Just an observation. I have an iPad 3. Every time you send a message or post, the final line automatically says 'sent from my iPad'. Please don't think that I am a "rich kid"' as I am neither rich nor a teenager, sadly, those heady days are now long past. I do not like the unrequested "addition"' as A. I did not ask for it and, B. I think that it is an invasion of my privacy. There is nothing that I can do to delete it, I think that it must be some form of subliminal advertising on behalf of the Apple corporation. To assist anyone considering buying an iPad, take a holiday to Andorra and buy it there. I got mine plus other bits for about one hundred euros less than Amazon, which is almost the same price as the USA

Regards, Fletch in France.

Sent from my iPad using ExpatForum


----------



## Alcalaina (Aug 6, 2010)

baldilocks said:


> Has anyone noticed how some of these rich-kid type we have on here like to show off that they have a "netbook"?

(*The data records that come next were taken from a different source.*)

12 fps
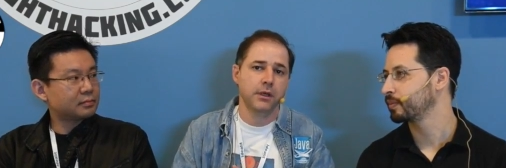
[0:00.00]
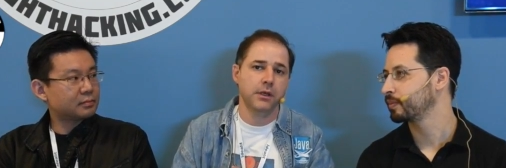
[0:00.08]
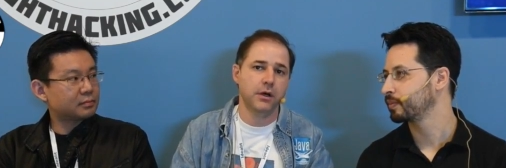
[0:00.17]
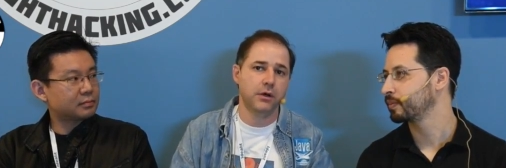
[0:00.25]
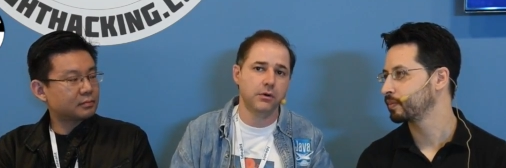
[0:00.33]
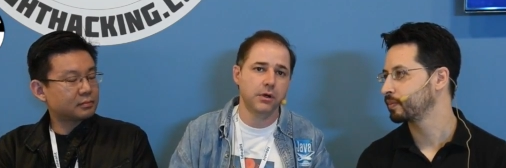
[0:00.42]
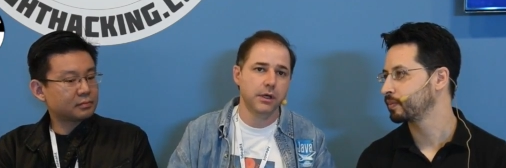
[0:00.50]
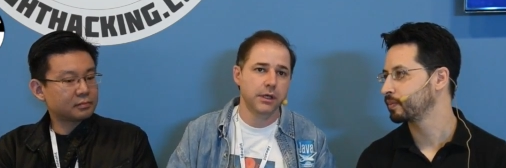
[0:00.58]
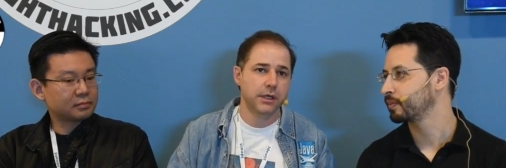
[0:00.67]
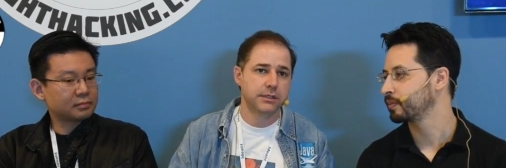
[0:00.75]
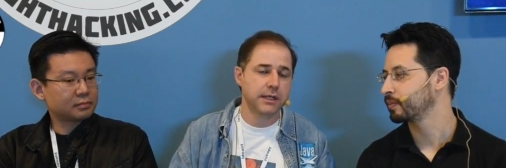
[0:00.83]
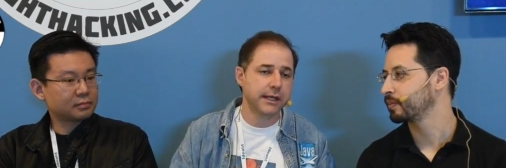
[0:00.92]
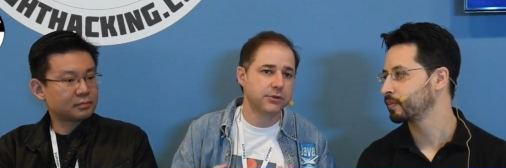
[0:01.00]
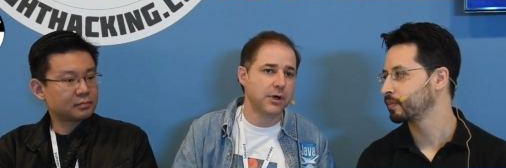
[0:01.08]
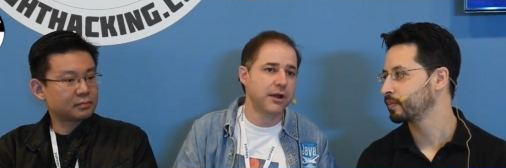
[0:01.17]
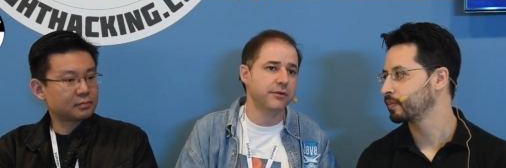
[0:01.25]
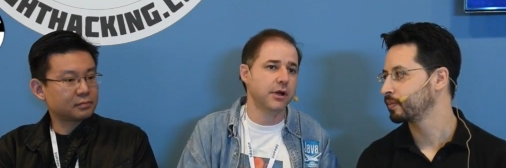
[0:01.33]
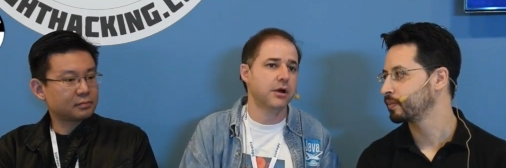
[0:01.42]
Speaker 1: you know it's like
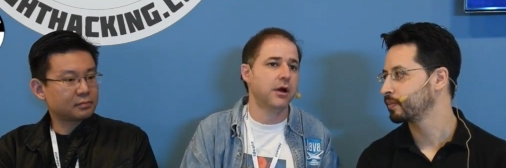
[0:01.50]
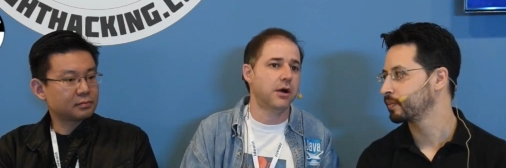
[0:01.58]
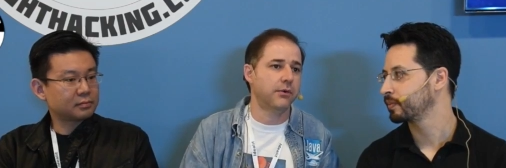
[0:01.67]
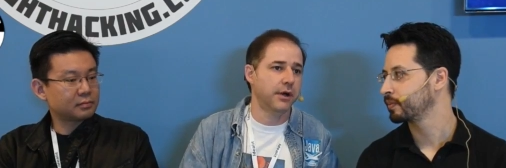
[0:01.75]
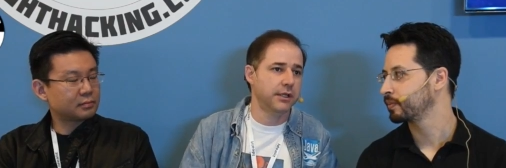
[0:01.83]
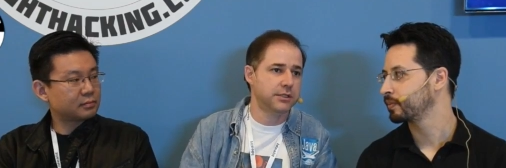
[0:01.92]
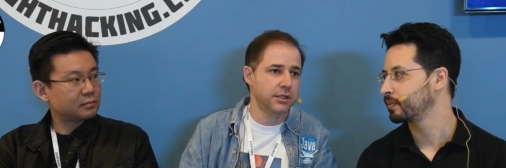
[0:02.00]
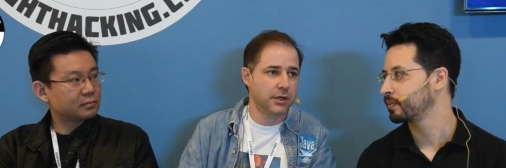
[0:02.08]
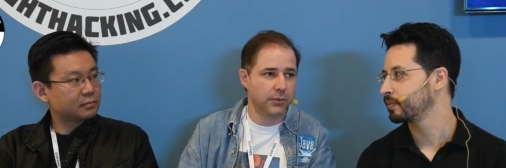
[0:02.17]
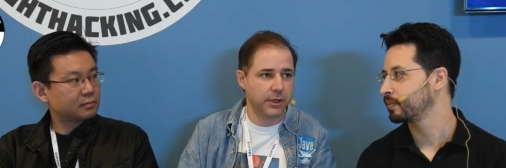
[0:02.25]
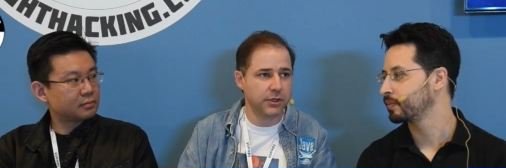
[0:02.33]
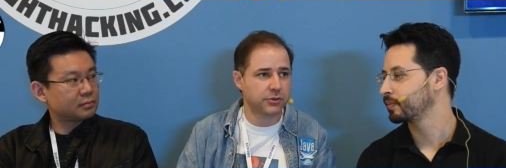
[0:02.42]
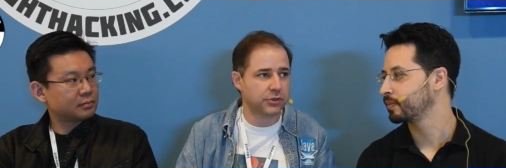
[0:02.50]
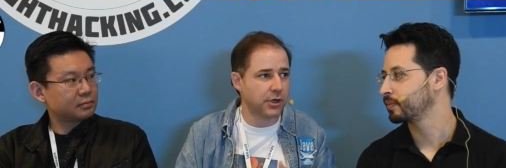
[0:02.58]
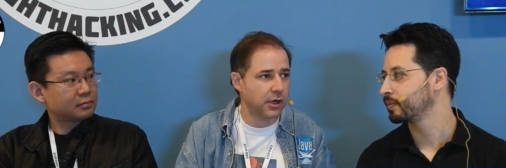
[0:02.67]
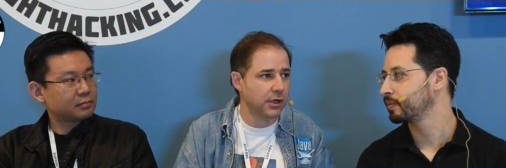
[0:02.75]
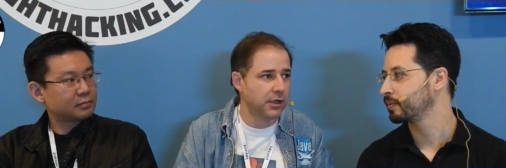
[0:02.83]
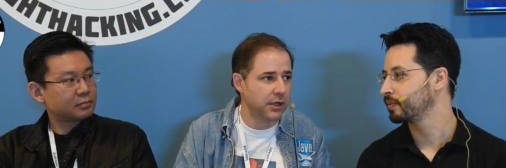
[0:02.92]
driving a car right you know when you
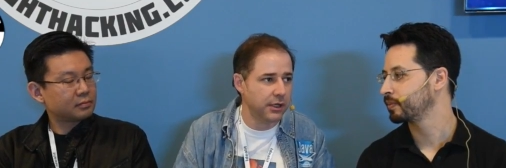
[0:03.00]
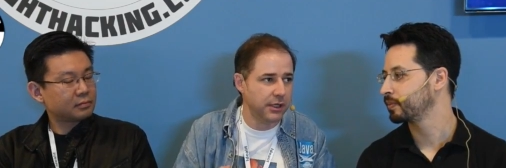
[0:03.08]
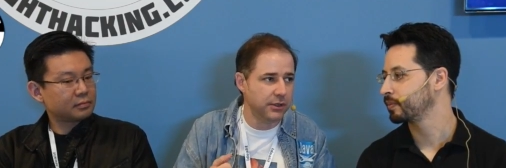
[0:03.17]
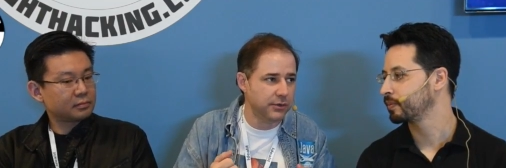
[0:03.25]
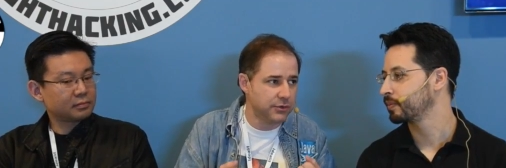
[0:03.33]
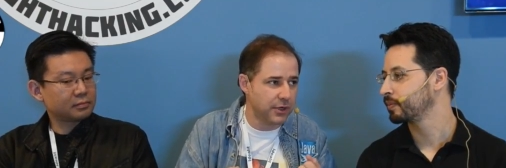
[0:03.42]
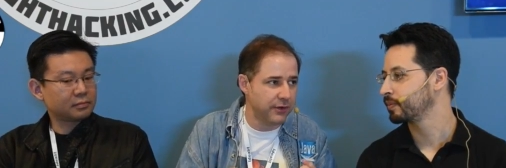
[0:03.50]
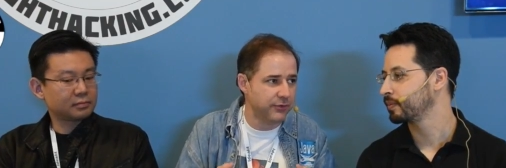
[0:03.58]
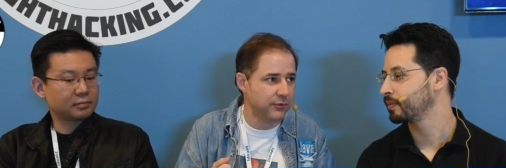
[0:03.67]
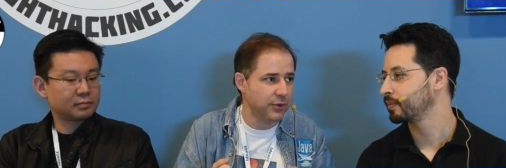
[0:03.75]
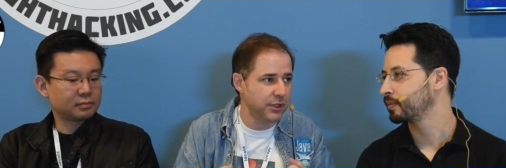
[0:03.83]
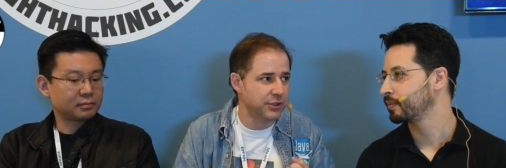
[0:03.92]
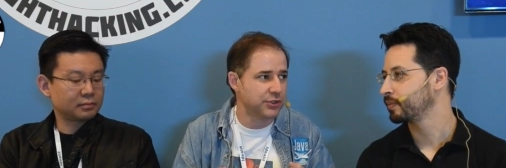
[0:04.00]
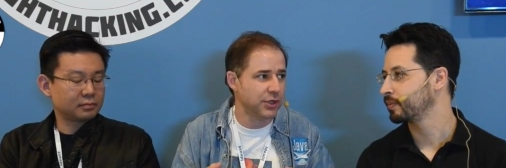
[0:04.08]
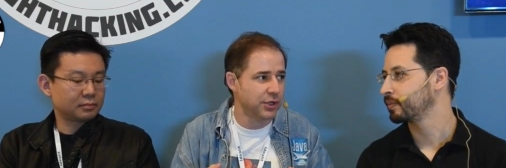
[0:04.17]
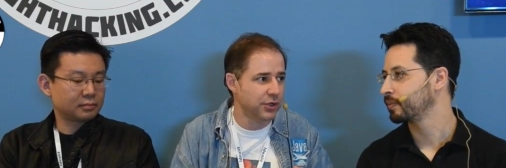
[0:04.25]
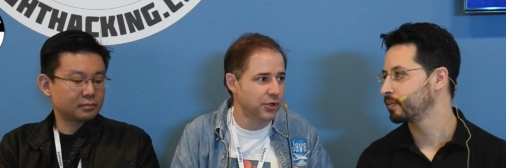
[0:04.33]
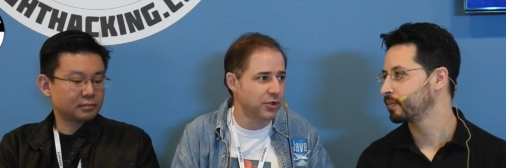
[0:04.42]
start learning you're driving really
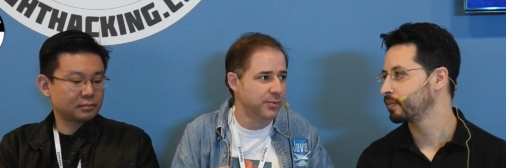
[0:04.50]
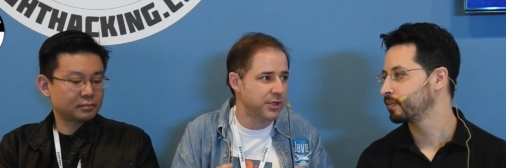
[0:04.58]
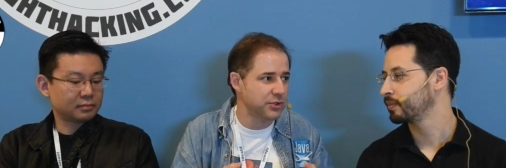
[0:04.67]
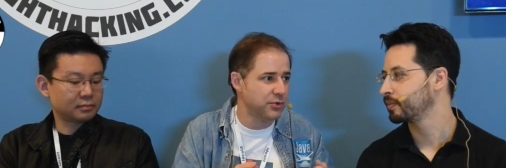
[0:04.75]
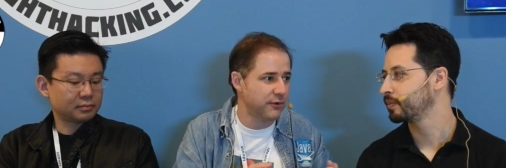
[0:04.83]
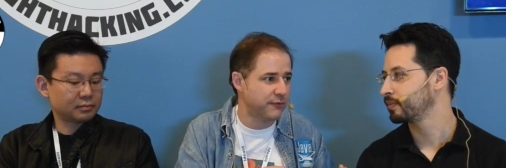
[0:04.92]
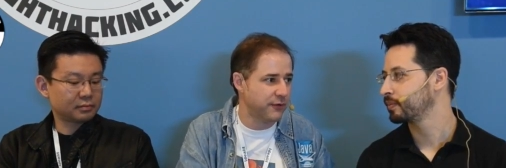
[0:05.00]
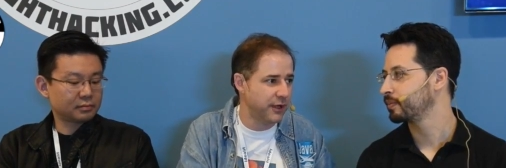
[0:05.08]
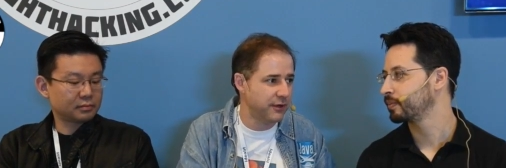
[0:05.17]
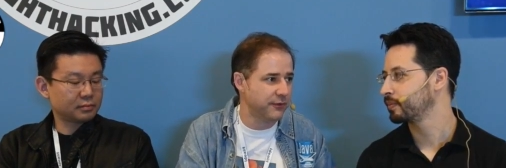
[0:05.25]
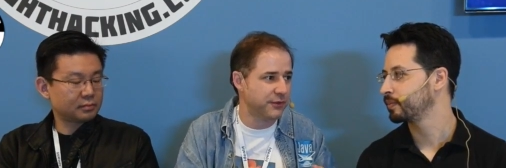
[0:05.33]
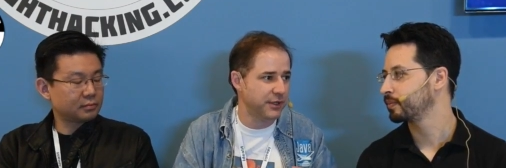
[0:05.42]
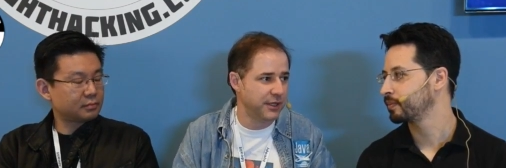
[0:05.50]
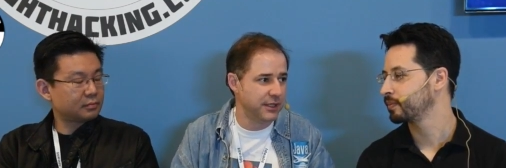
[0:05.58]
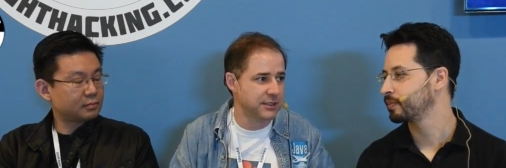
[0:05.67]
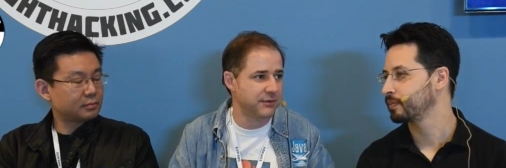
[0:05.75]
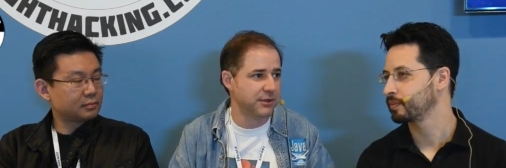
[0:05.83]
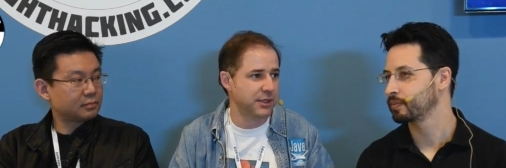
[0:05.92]
slow because you're afraid of
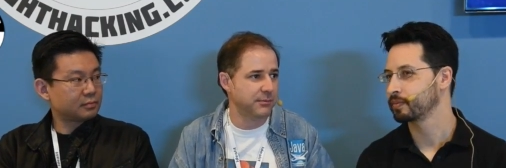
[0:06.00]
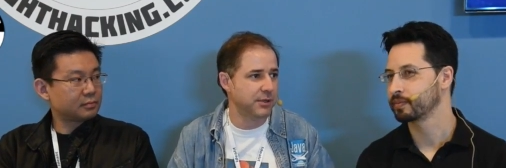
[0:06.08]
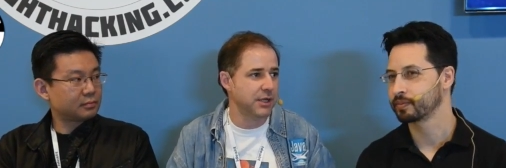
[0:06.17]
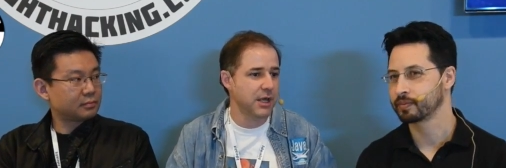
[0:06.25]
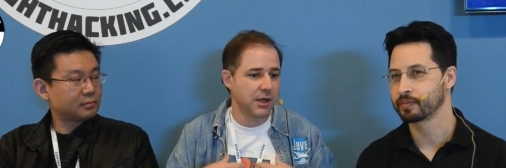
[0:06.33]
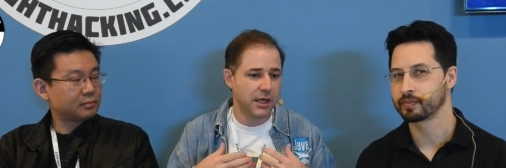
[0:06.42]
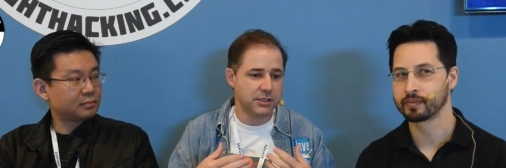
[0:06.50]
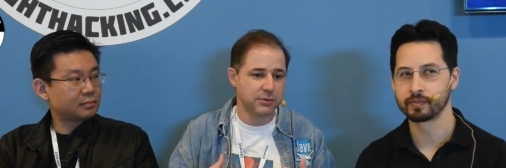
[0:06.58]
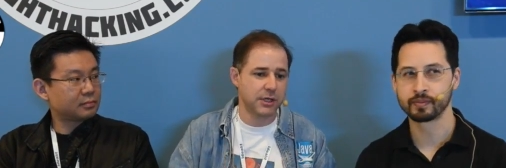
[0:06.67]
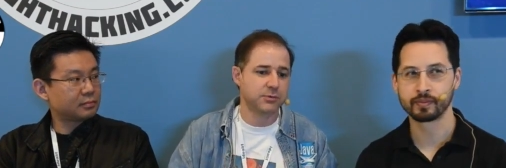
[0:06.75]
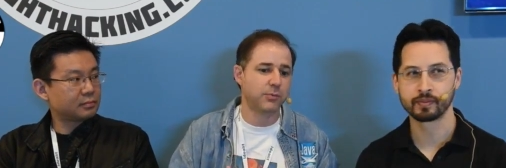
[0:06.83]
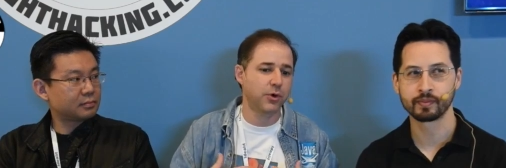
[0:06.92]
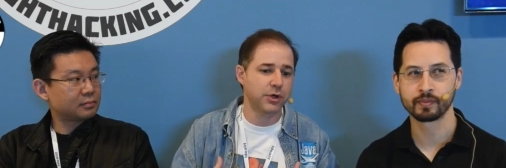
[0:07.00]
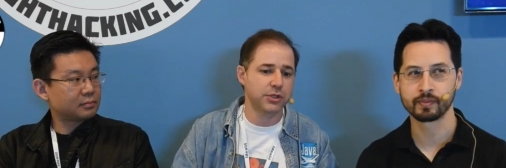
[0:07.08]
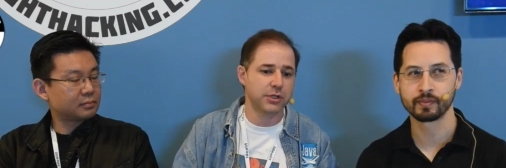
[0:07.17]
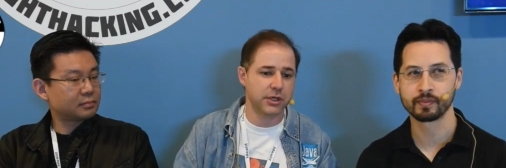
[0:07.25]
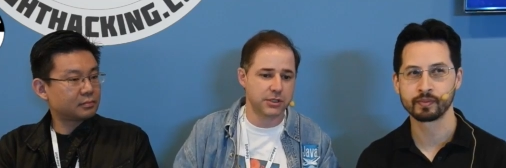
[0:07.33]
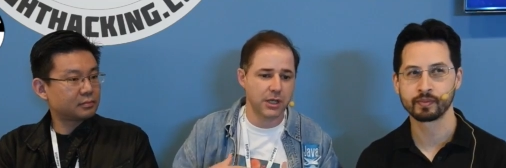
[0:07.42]
things and everything but as, as more
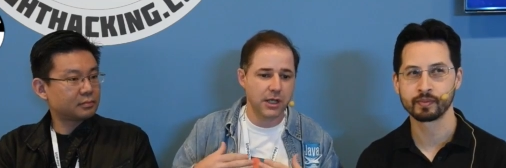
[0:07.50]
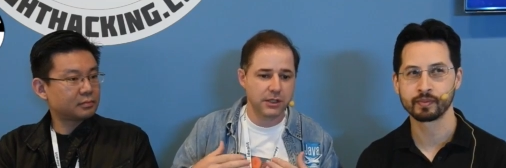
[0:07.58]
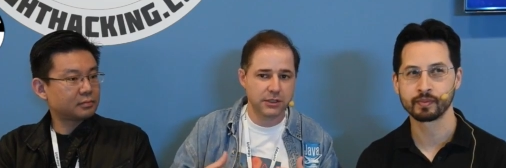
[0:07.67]
as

Don't be daft, it's the cheapest portable computer you can get, less than €250 - for people who can't afford smartphones or tablets!


----------



## xgarb (May 6, 2011)

Stewart Fletcher said:


> Buenos Dias,
> 
> Just an observation. I have an iPad 3. Every time you send a message or post, the final line automatically says 'sent from my iPad'. Please don't think that I am a "rich kid"' as I am neither rich nor a teenager, sadly, those heady days are now long past. I do not like the unrequested "addition"' as A. I did not ask for it and, B. I think that it is an invasion of my privacy. There is nothing that I can do to delete it, I think that it must be some form of subliminal advertising on behalf of the Apple corporation. To assist anyone considering buying an iPad, take a holiday to Andorra and buy it there. I got mine plus other bits for about one hundred euros less than Amazon, which is almost the same price as the USA
> 
> ...






 (assuming this video plays on the 'Flash free' iPad)


----------



## FletchinFrance (Aug 25, 2012)

xgarb said:


> Know Your iPad: Removing "Sent From My iPad" Signature - YouTube (assuming this video plays on the 'Flash free' iPad)

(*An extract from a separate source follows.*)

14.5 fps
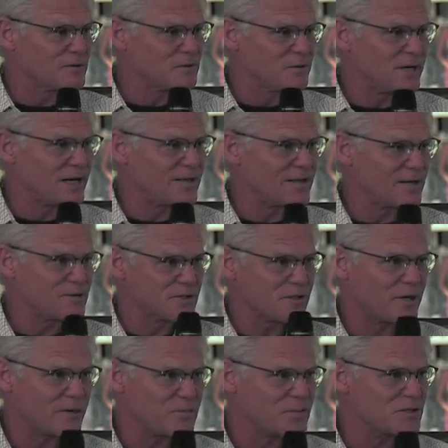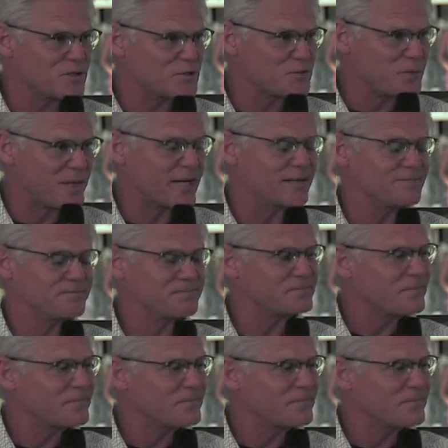who I think was a great businessman,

Carb. Thanks for the help, let's see if it works ? Fletch in France.


----------



## Alcalaina (Aug 6, 2010)

I remember when iPads were things pirates wore.


----------



## FletchinFrance (Aug 25, 2012)

*Has anyone noticed*



Alcalaina said:


> I remember when iPads were things pirates wore.


Yes, you are correct and Bluebeard had a brother called "blue ray"
Fletch in france


----------